- **Entries shown**:
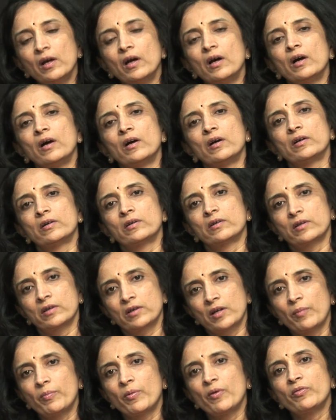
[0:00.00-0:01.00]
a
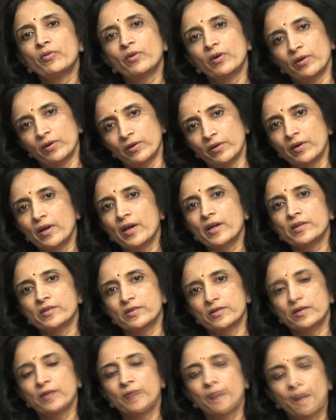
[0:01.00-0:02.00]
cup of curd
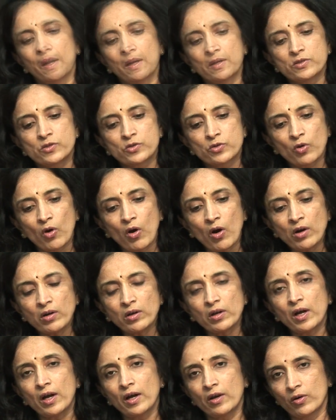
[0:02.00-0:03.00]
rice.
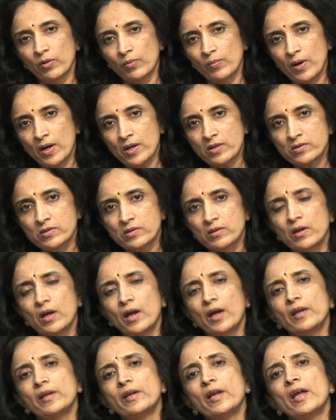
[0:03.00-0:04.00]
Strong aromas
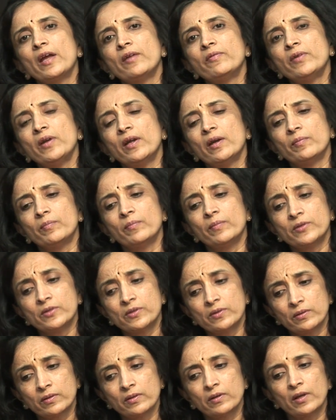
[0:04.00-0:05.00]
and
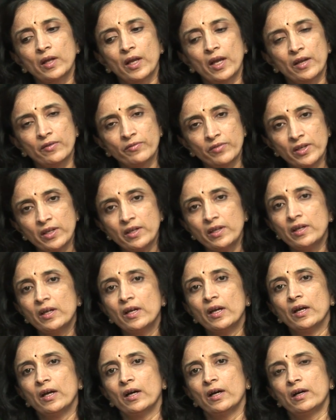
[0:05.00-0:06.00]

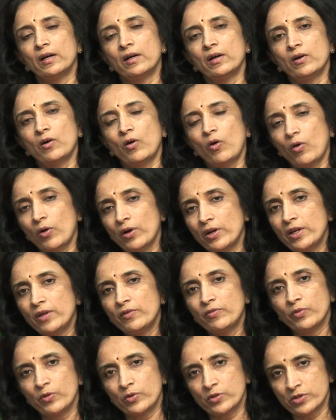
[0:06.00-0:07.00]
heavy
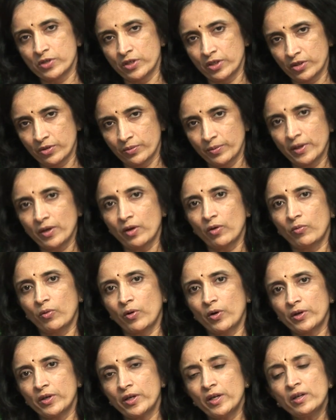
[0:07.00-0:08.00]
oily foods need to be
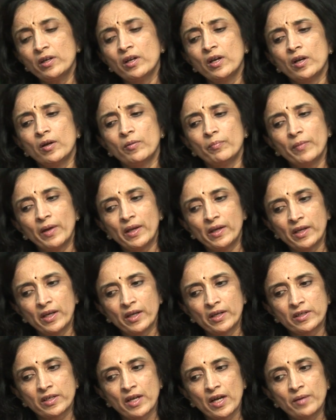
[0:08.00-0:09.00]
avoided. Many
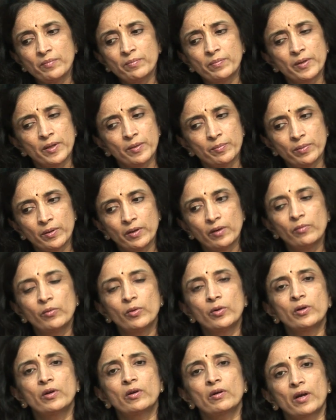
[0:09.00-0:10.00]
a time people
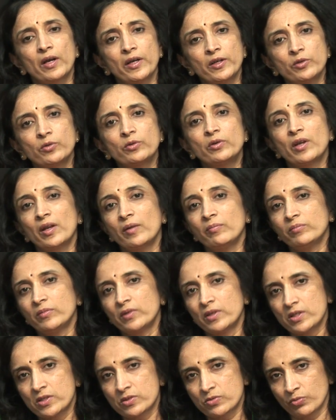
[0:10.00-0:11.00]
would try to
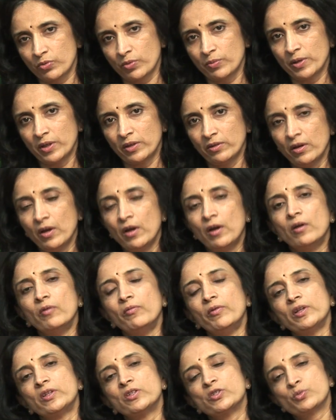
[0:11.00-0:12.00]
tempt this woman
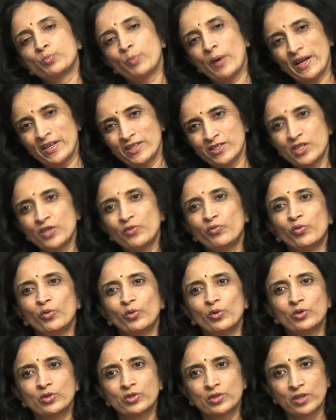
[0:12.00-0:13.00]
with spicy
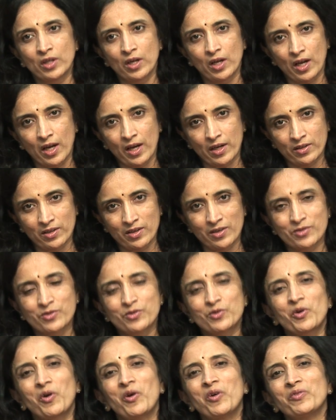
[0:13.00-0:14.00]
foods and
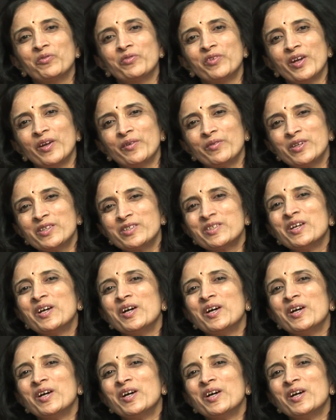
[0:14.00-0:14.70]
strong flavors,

- **Task objective**:
Output every entry exactly as given; pictures are not part of the copy.

- **Exercise answer**:
[0:00.00-0:01.00]
a
[0:01.00-0:02.00]
cup of curd
[0:02.00-0:03.00]
rice.
[0:03.00-0:04.00]
Strong aromas
[0:04.00-0:05.00]
and
[0:05.00-0:06.00]

[0:06.00-0:07.00]
heavy
[0:07.00-0:08.00]
oily foods need to be
[0:08.00-0:09.00]
avoided. Many
[0:09.00-0:10.00]
a time people
[0:10.00-0:11.00]
would try to
[0:11.00-0:12.00]
tempt this woman
[0:12.00-0:13.00]
with spicy
[0:13.00-0:14.00]
foods and
[0:14.00-0:14.70]
strong flavors,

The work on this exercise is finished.